= WORK ITEM =
Your response should be an exact transcription of the data, images excluded.

[Collected data]
════════════════

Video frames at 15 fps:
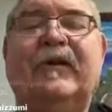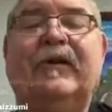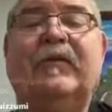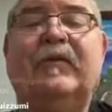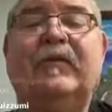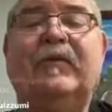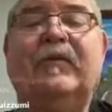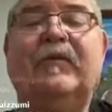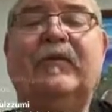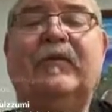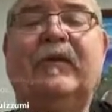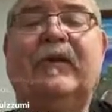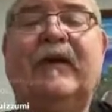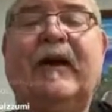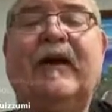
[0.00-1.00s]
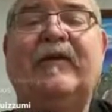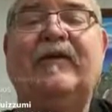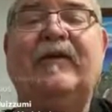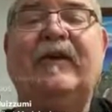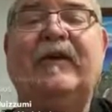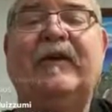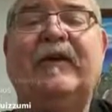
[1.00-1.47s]
didn't work as
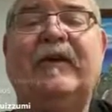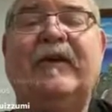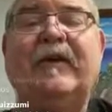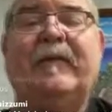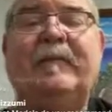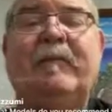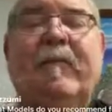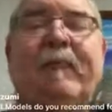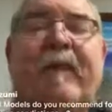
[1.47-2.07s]
good. And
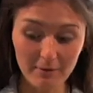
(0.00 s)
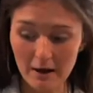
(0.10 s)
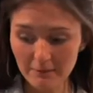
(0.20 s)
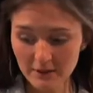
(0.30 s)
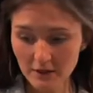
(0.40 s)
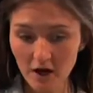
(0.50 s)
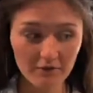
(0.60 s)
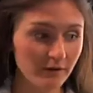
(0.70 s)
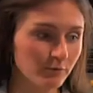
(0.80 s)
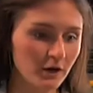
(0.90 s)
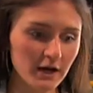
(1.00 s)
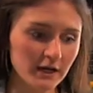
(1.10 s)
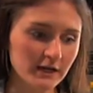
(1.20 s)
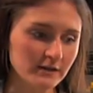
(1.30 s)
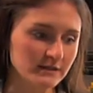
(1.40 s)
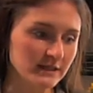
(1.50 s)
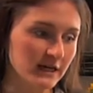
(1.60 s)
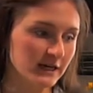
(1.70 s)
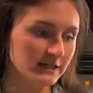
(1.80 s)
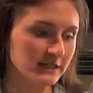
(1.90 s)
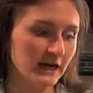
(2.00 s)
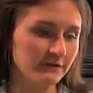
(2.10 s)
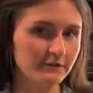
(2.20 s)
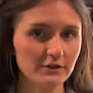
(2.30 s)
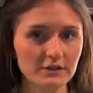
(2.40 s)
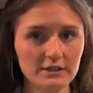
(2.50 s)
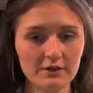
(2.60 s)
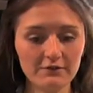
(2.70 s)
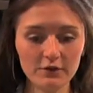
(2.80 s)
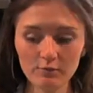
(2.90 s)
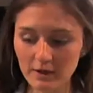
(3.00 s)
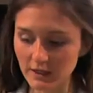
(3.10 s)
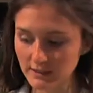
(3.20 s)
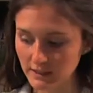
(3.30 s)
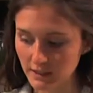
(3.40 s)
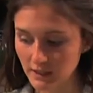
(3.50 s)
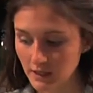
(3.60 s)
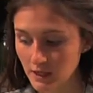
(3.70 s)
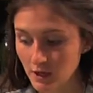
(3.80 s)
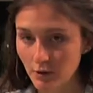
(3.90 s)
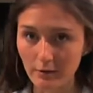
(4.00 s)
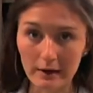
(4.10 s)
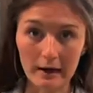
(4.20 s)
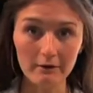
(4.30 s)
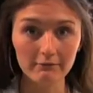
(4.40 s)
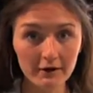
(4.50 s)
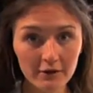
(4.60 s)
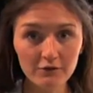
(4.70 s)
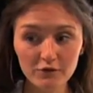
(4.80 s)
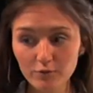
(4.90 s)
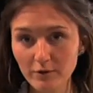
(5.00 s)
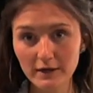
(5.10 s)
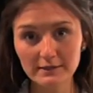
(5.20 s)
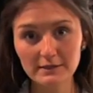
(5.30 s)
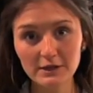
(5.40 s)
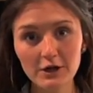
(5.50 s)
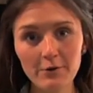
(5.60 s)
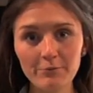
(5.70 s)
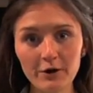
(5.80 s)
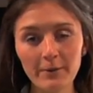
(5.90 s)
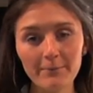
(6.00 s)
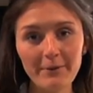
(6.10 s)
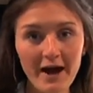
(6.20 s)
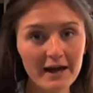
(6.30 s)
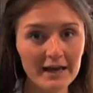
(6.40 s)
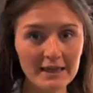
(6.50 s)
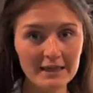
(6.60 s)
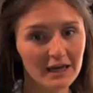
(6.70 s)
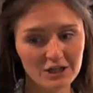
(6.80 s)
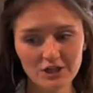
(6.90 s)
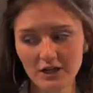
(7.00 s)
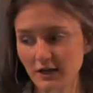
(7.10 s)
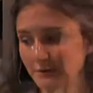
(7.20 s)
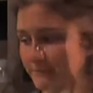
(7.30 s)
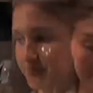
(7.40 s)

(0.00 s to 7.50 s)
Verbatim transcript: pop this off and we're kinda gonna set it aside for just a few minutes here. We're gonna get rid of the food processor and bring back in the KitchenAid.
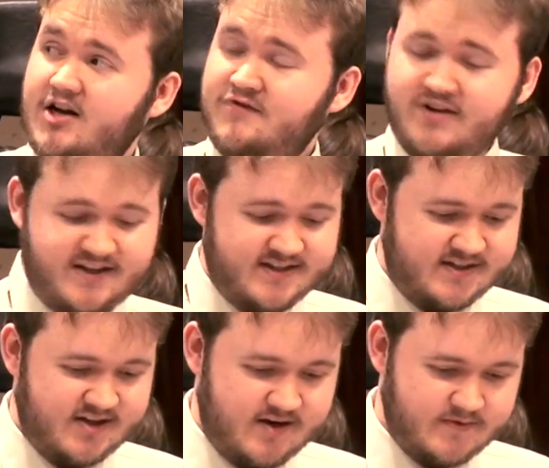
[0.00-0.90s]
life like this at
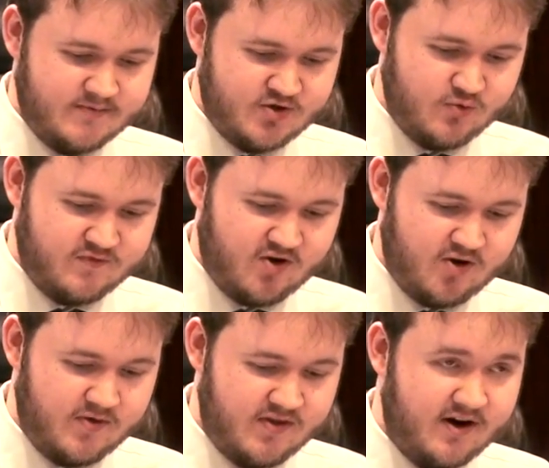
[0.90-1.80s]
times. I'm sure we've all
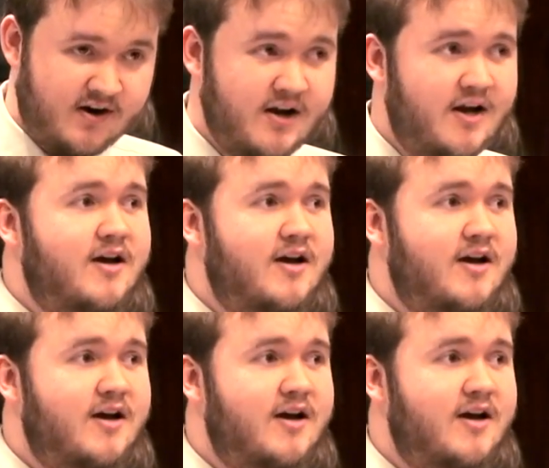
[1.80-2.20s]
been there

════════════════

= SOLVED PROBLEM =
Video frames at 15 fps:
[0.00-1.00s]
[1.00-1.47s]
didn't work as
[1.47-2.07s]
good. And
(0.00 s)
(0.10 s)
(0.20 s)
(0.30 s)
(0.40 s)
(0.50 s)
(0.60 s)
(0.70 s)
(0.80 s)
(0.90 s)
(1.00 s)
(1.10 s)
(1.20 s)
(1.30 s)
(1.40 s)
(1.50 s)
(1.60 s)
(1.70 s)
(1.80 s)
(1.90 s)
(2.00 s)
(2.10 s)
(2.20 s)
(2.30 s)
(2.40 s)
(2.50 s)
(2.60 s)
(2.70 s)
(2.80 s)
(2.90 s)
(3.00 s)
(3.10 s)
(3.20 s)
(3.30 s)
(3.40 s)
(3.50 s)
(3.60 s)
(3.70 s)
(3.80 s)
(3.90 s)
(4.00 s)
(4.10 s)
(4.20 s)
(4.30 s)
(4.40 s)
(4.50 s)
(4.60 s)
(4.70 s)
(4.80 s)
(4.90 s)
(5.00 s)
(5.10 s)
(5.20 s)
(5.30 s)
(5.40 s)
(5.50 s)
(5.60 s)
(5.70 s)
(5.80 s)
(5.90 s)
(6.00 s)
(6.10 s)
(6.20 s)
(6.30 s)
(6.40 s)
(6.50 s)
(6.60 s)
(6.70 s)
(6.80 s)
(6.90 s)
(7.00 s)
(7.10 s)
(7.20 s)
(7.30 s)
(7.40 s)

(0.00 s to 7.50 s)
Verbatim transcript: pop this off and we're kinda gonna set it aside for just a few minutes here. We're gonna get rid of the food processor and bring back in the KitchenAid.
[0.00-0.90s]
life like this at
[0.90-1.80s]
times. I'm sure we've all
[1.80-2.20s]
been there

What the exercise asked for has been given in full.